Pembuatan kepala Bantengan tidak sama seperti pembuatan kerajinan lainnya
karena membutuhkan perlakuan khusus.
atraksi pecutan yang mendebarkan (dok.penulis) |
Pada pembuatan kepala
Bantengan misalnya, terdapat ritual yang harus dilakukan yakni ritual membakar
dupa. Bahan pembuatan atribut kepala Bantengan adalah kayu dadap cangkring,
pines, karpet, tali tampar. Sedangkan bahan utama pembuatan badan Bantengan
adalah rotan yang dibentuk rangka badan dengan lebar 70 cm dan panjang 2 meter.
Pada saat pergelaran, rangka tersebut akan ditutup kain berwarna hitam dengan
panjang sepuluh meter.
Seluruh perlengkapan bantengan yang ada
disimpan dan dirawat dengan baik oleh sang pawang Bantengan. Perawatan ini
khususnya kepala Banteng yang diberi sesajen yang rutin
dilaksanakan setiap hari Jumat legi.
Sesajen juga dipersiapkan tidak saja ketika menyimpan kepala Bantengan, namun
juga saat pergelaran yang bertujuan sebagai keselamatan bagi seluruh anggota
kelompok. Selain itu, dalam kesenian ini juga terdapat pantangan yang tidak
boleh dilanggar oleh anggota kelompok bahkan sebelum pergelaran dimulai.
Pantangan tersebut terdiri dari tidak boleh mengonsumsi minuman keras dan
kacang, bahkan bagi pemain laki-laki tidak diperkenankan memiliki rasa suka
kepada perempuan. Sebelum pertunjukan Bantengan diadakan terlebih dahulu ritual di sebuah pohon beringin yang dipercaya tempat bernaungnya leluhur masyarakat setempat. Nantinya, leluhur inilah yang juga turut berpartisipasi pada saat pertunjukan Bantengan.
Pergelaran Bantengan di
Madyopuro diawali dengan iringan musik gamelan dan orkes, kemudian kesenian
Bantengan muncul berjoged dan bergerak bebasnya. Di kelompok ini, Bantengan
tidak tampil sendiri, namun ia tampil bergantian dengan kesenian tradisional
lainnya seperti kesenian jaranan. Di akhir seluruh rangkaian pertunjukan,
atraksi yang paling menarik, unik, dan paling dinanti meski terasa ngeri adalah
atraksi kalapan (kesurupan). Atraksi ini meliputi atraksi para
pemain yang dipecut tubuhnya namun tidak terluka, hingga menggigit
properti-properti kepala Bantengan pun tidak mengalami cedera.
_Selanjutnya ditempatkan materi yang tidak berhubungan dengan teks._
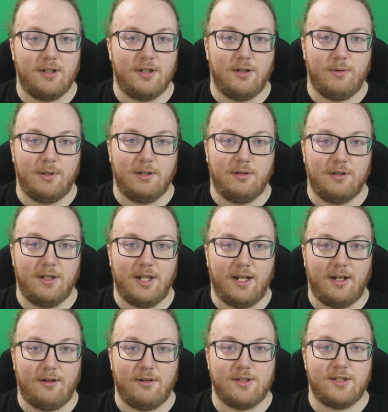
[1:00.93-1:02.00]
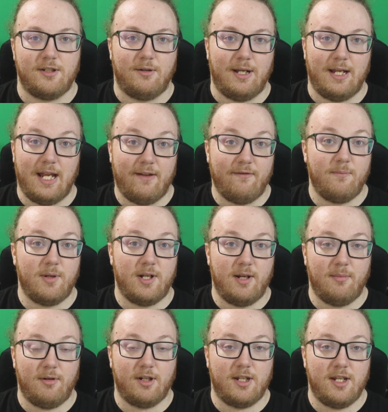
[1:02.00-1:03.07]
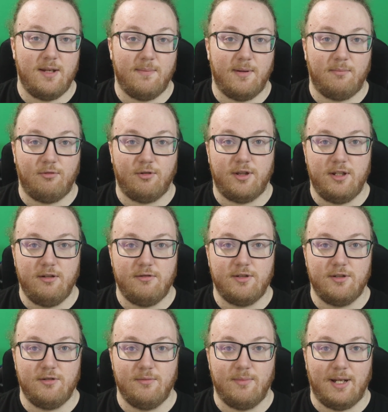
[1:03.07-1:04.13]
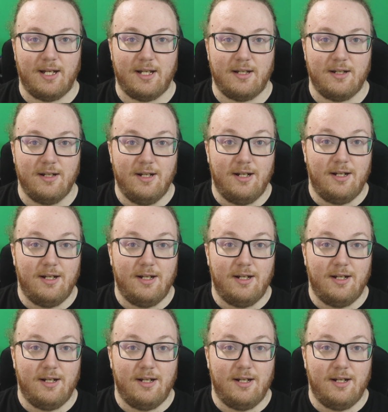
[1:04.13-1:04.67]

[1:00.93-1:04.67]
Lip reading: going on there, so I haven't been able to keep up with YouTube and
Pertunjukan Bantengan seperti di Madyopuro
menjadi hiburan yang memiliki tempat dihati masyarakat meski di tengah serbuan
ragam hiburan. Nafas kehidupan kesenian tradisional tentu akan tetap hidup
apabila dukungan dan partisipasi masyarakat yang masih ingin menjaganya.